Entries shown:
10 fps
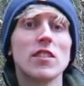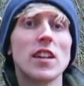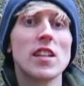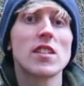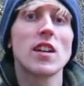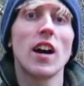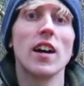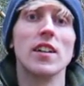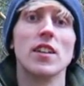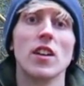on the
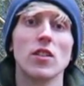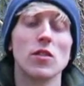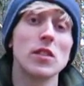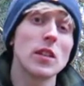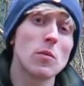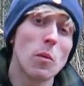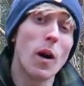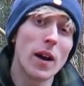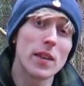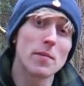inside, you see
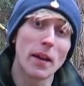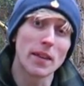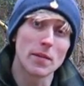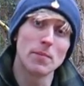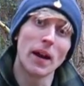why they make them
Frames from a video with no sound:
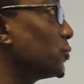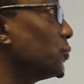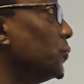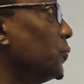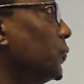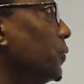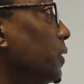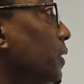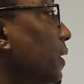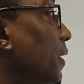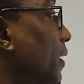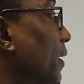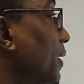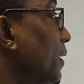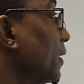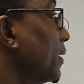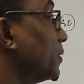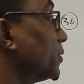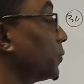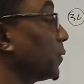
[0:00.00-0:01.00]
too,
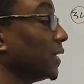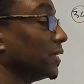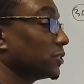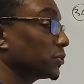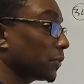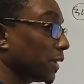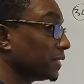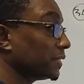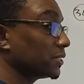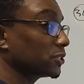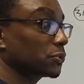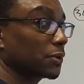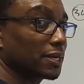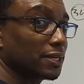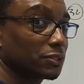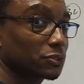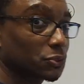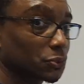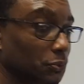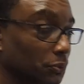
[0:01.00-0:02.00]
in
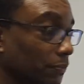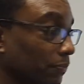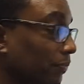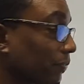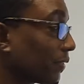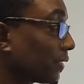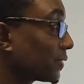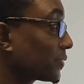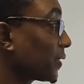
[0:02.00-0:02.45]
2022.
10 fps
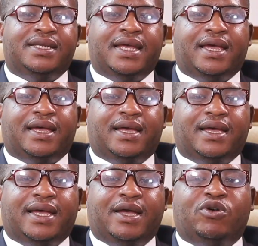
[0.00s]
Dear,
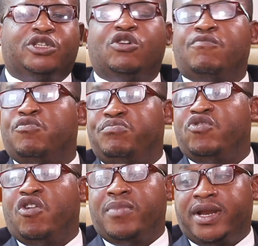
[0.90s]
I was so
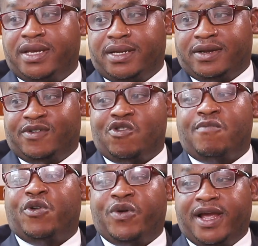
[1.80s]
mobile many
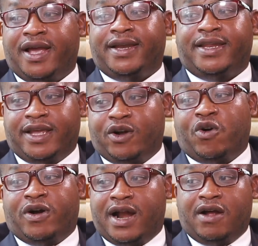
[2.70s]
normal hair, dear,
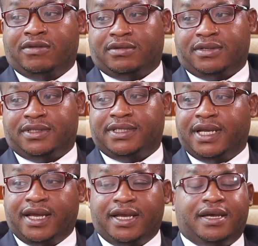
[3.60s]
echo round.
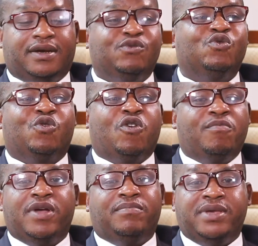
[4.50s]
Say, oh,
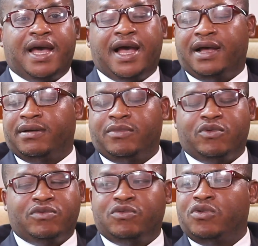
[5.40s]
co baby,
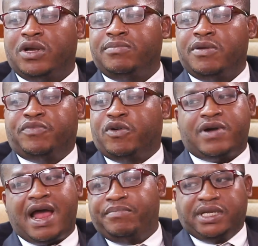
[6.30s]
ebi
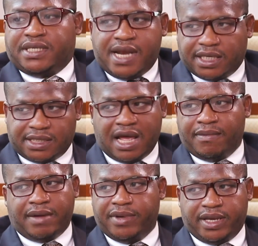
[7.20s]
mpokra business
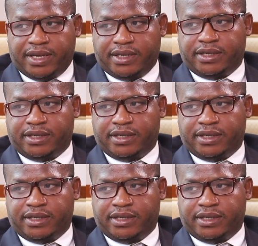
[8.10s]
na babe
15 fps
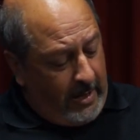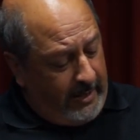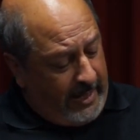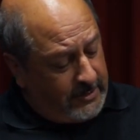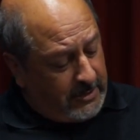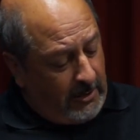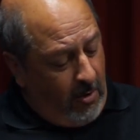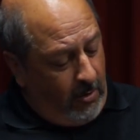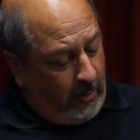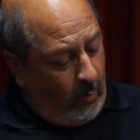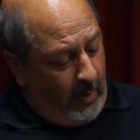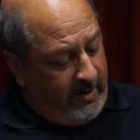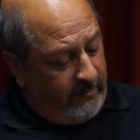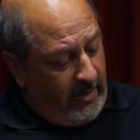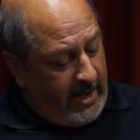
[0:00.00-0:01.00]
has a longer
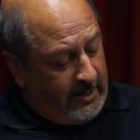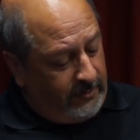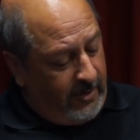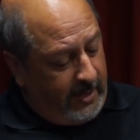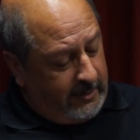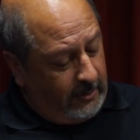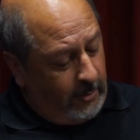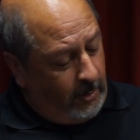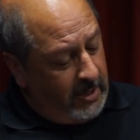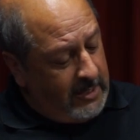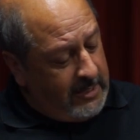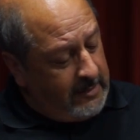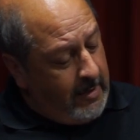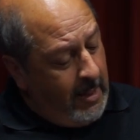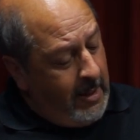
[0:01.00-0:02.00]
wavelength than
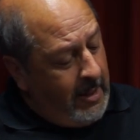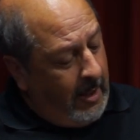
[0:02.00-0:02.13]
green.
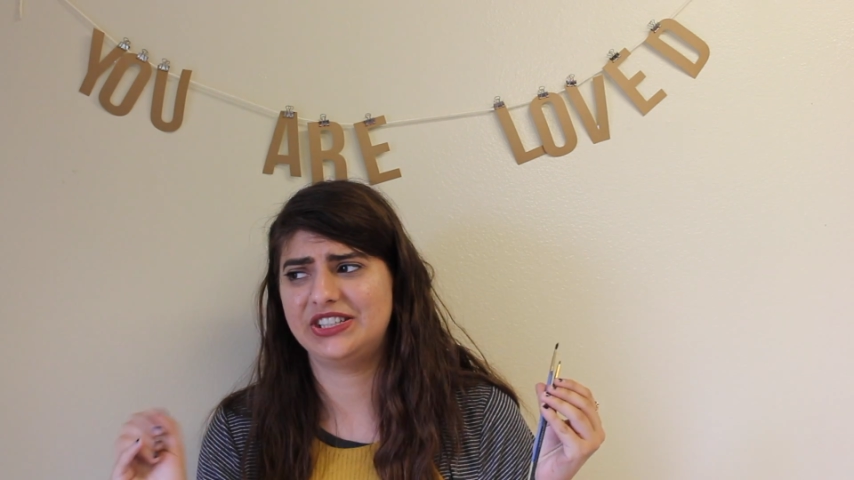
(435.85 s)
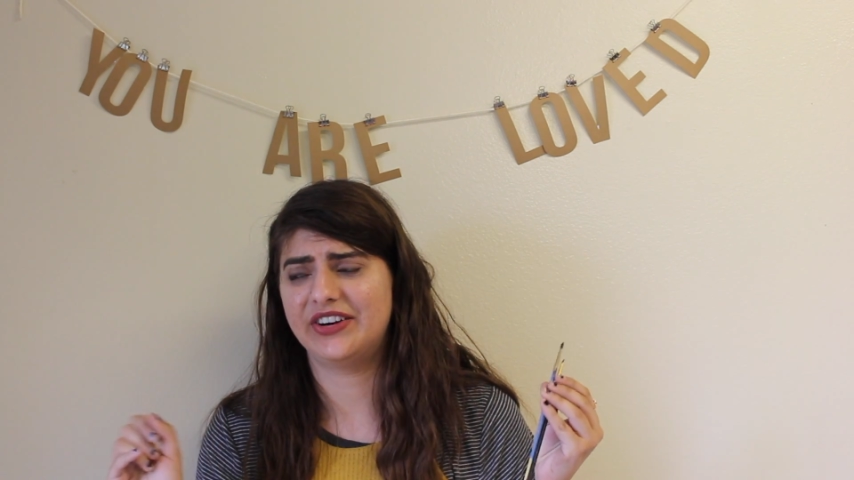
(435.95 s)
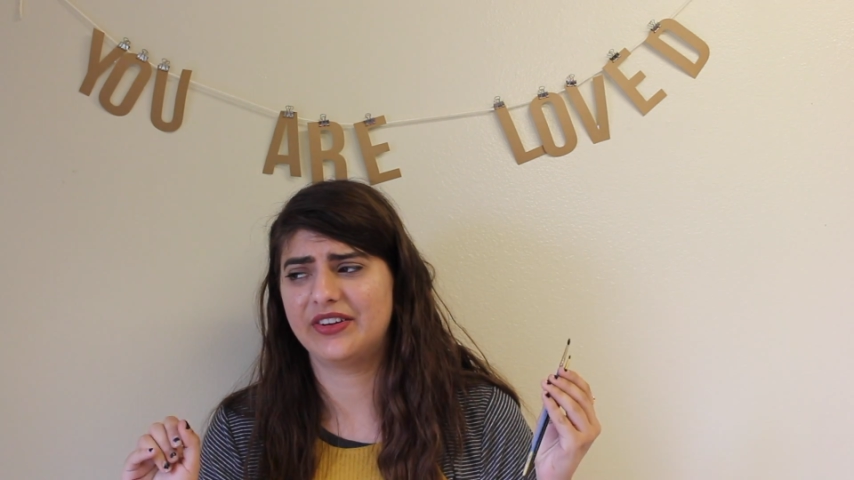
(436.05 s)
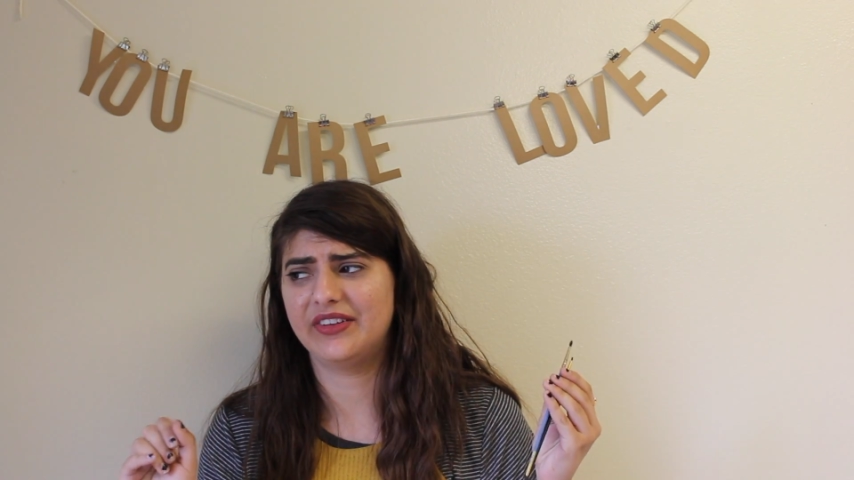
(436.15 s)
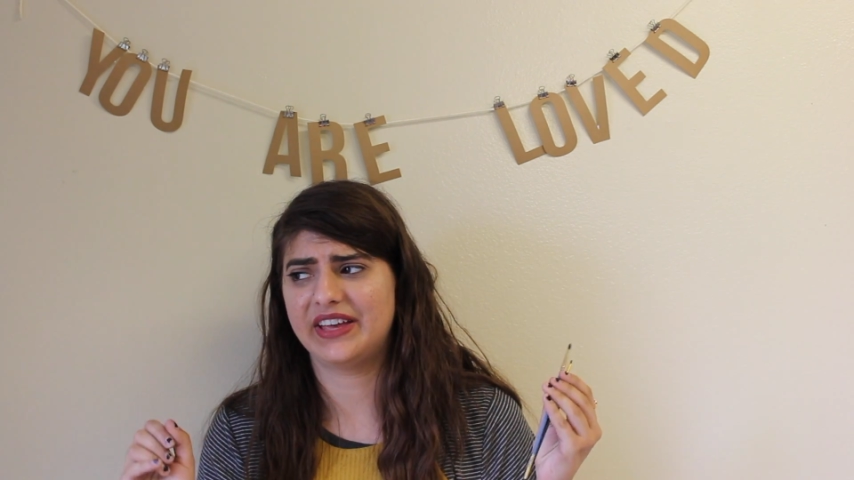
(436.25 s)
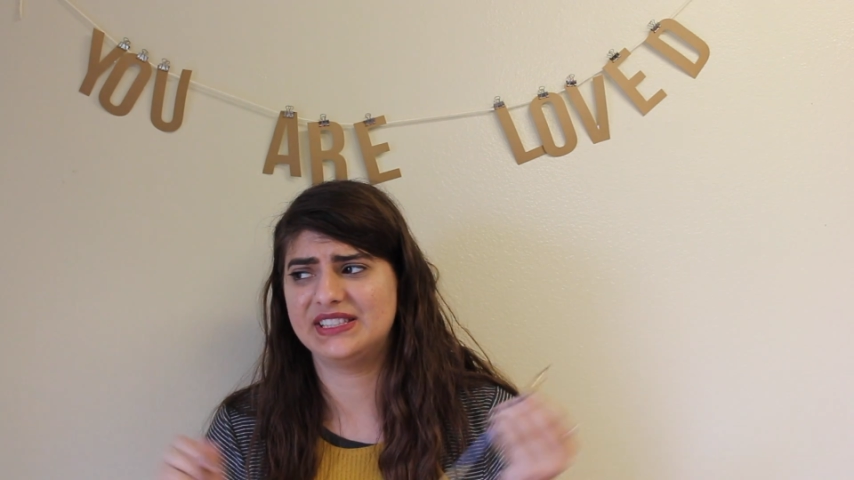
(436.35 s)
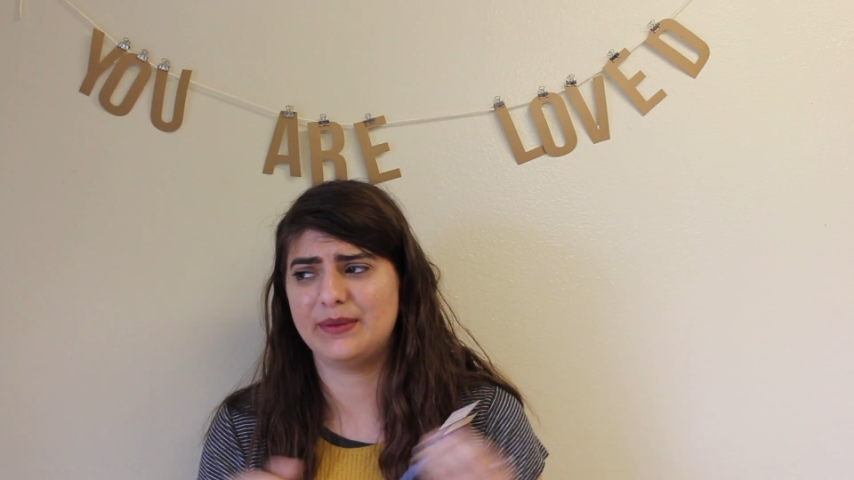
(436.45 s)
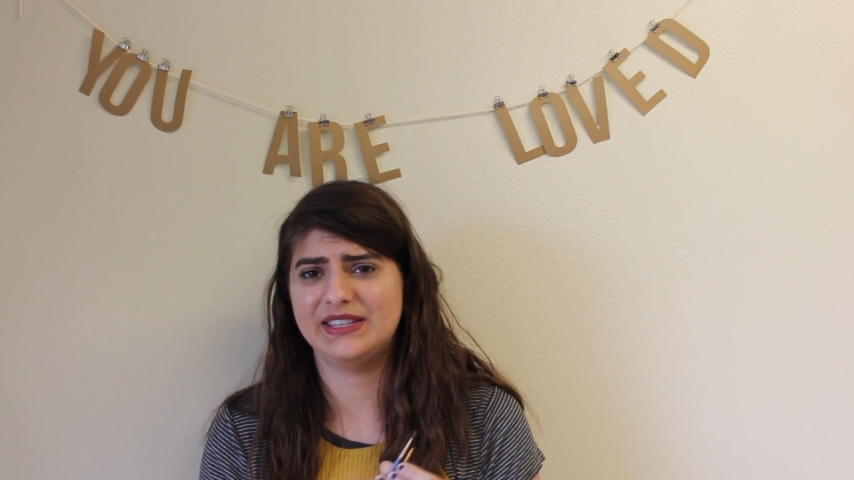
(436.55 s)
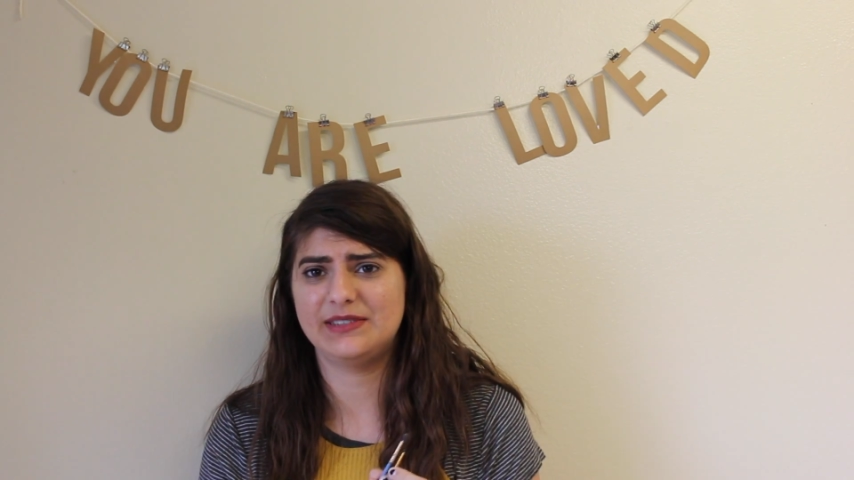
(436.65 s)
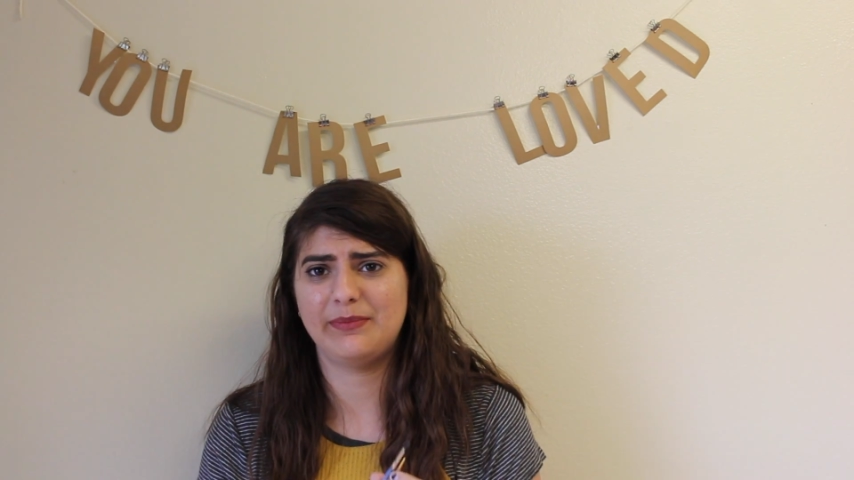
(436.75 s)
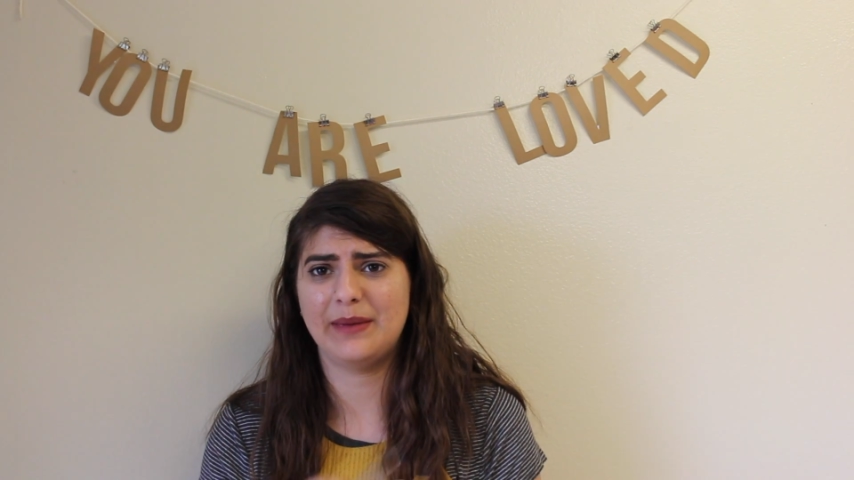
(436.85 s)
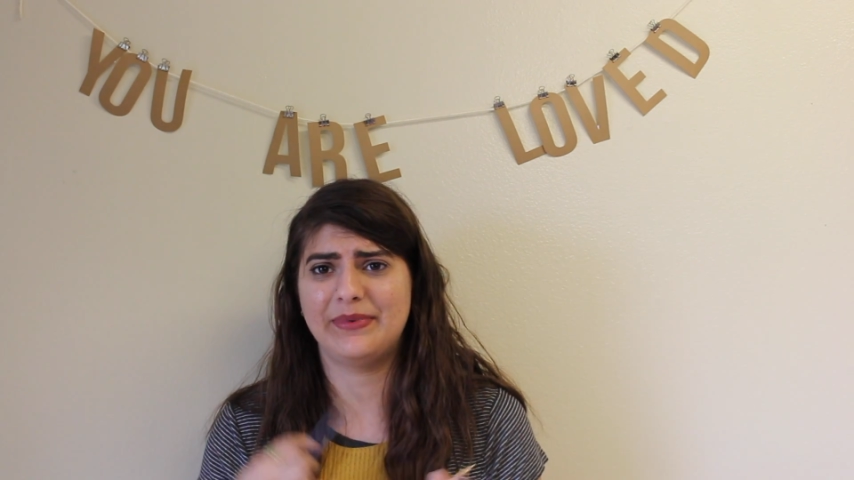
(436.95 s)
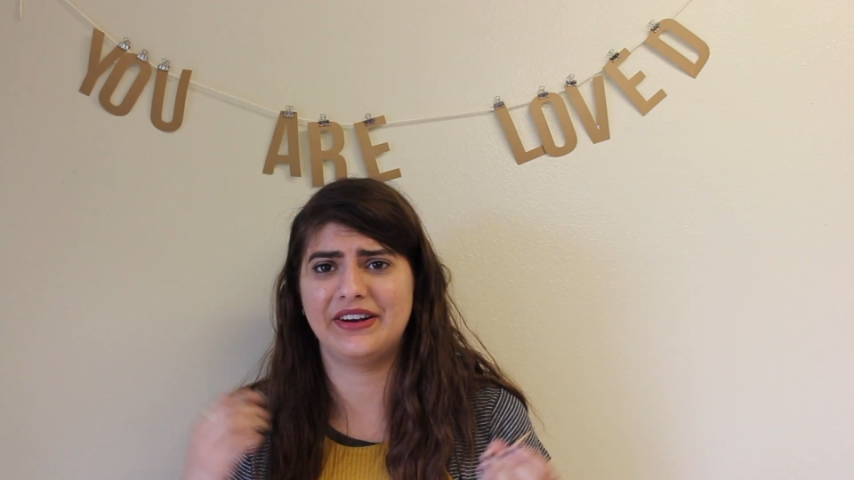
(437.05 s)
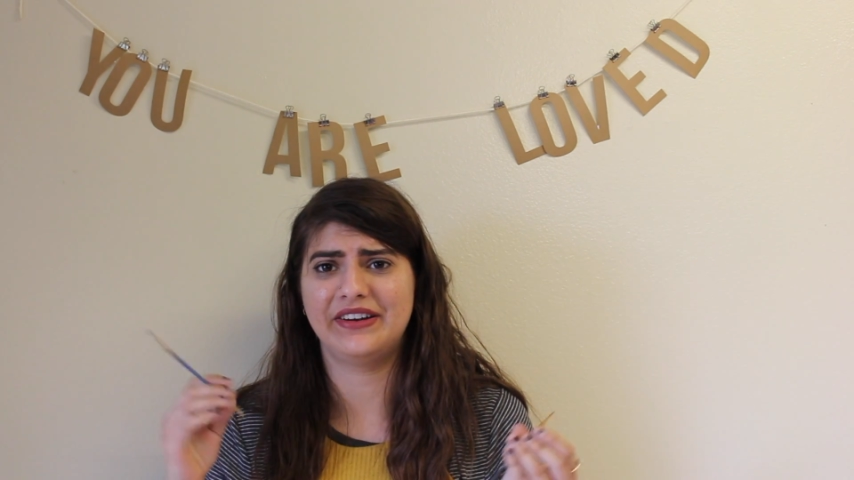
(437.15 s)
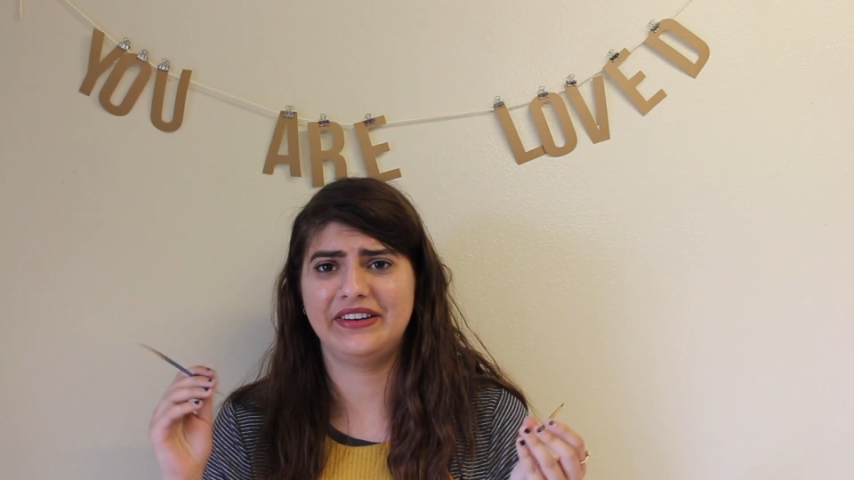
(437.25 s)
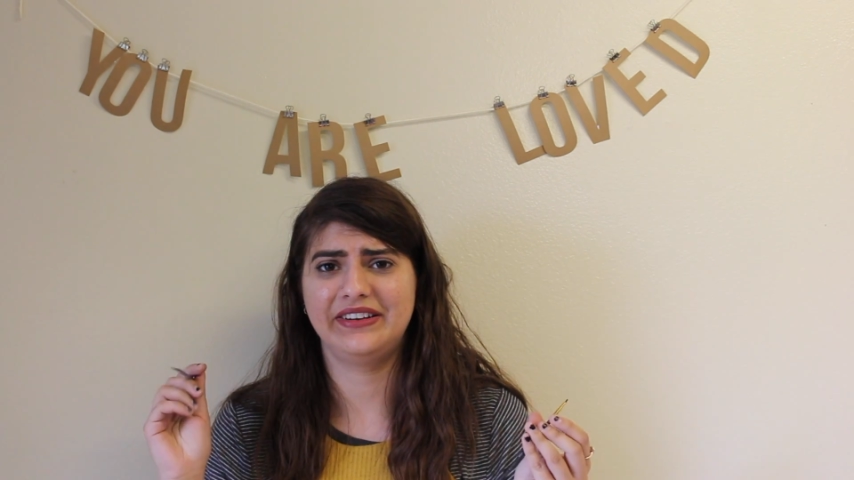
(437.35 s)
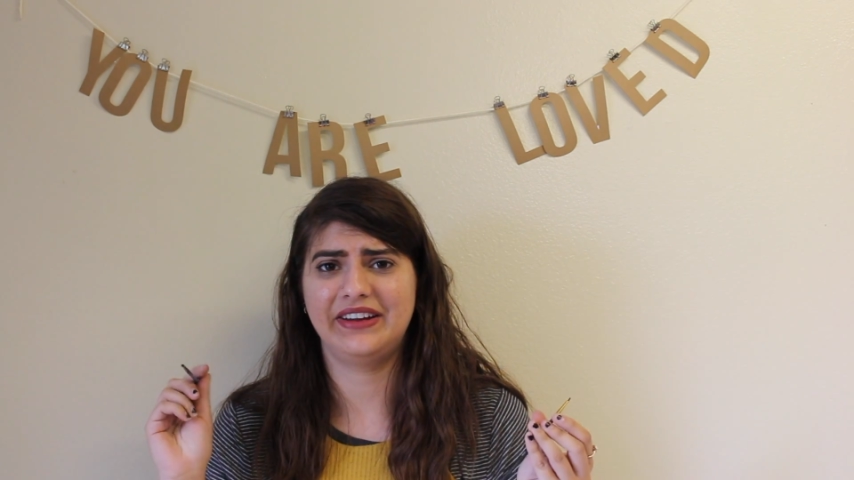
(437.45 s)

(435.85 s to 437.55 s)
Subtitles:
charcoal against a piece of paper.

Required work:
Write out the listing above exactly, images omitted.

Output:
10 fps
on the
inside, you see
why they make them
Frames from a video with no sound:
[0:00.00-0:01.00]
too,
[0:01.00-0:02.00]
in
[0:02.00-0:02.45]
2022.
10 fps
[0.00s]
Dear,
[0.90s]
I was so
[1.80s]
mobile many
[2.70s]
normal hair, dear,
[3.60s]
echo round.
[4.50s]
Say, oh,
[5.40s]
co baby,
[6.30s]
ebi
[7.20s]
mpokra business
[8.10s]
na babe
15 fps
[0:00.00-0:01.00]
has a longer
[0:01.00-0:02.00]
wavelength than
[0:02.00-0:02.13]
green.
(435.85 s)
(435.95 s)
(436.05 s)
(436.15 s)
(436.25 s)
(436.35 s)
(436.45 s)
(436.55 s)
(436.65 s)
(436.75 s)
(436.85 s)
(436.95 s)
(437.05 s)
(437.15 s)
(437.25 s)
(437.35 s)
(437.45 s)

(435.85 s to 437.55 s)
Subtitles:
charcoal against a piece of paper.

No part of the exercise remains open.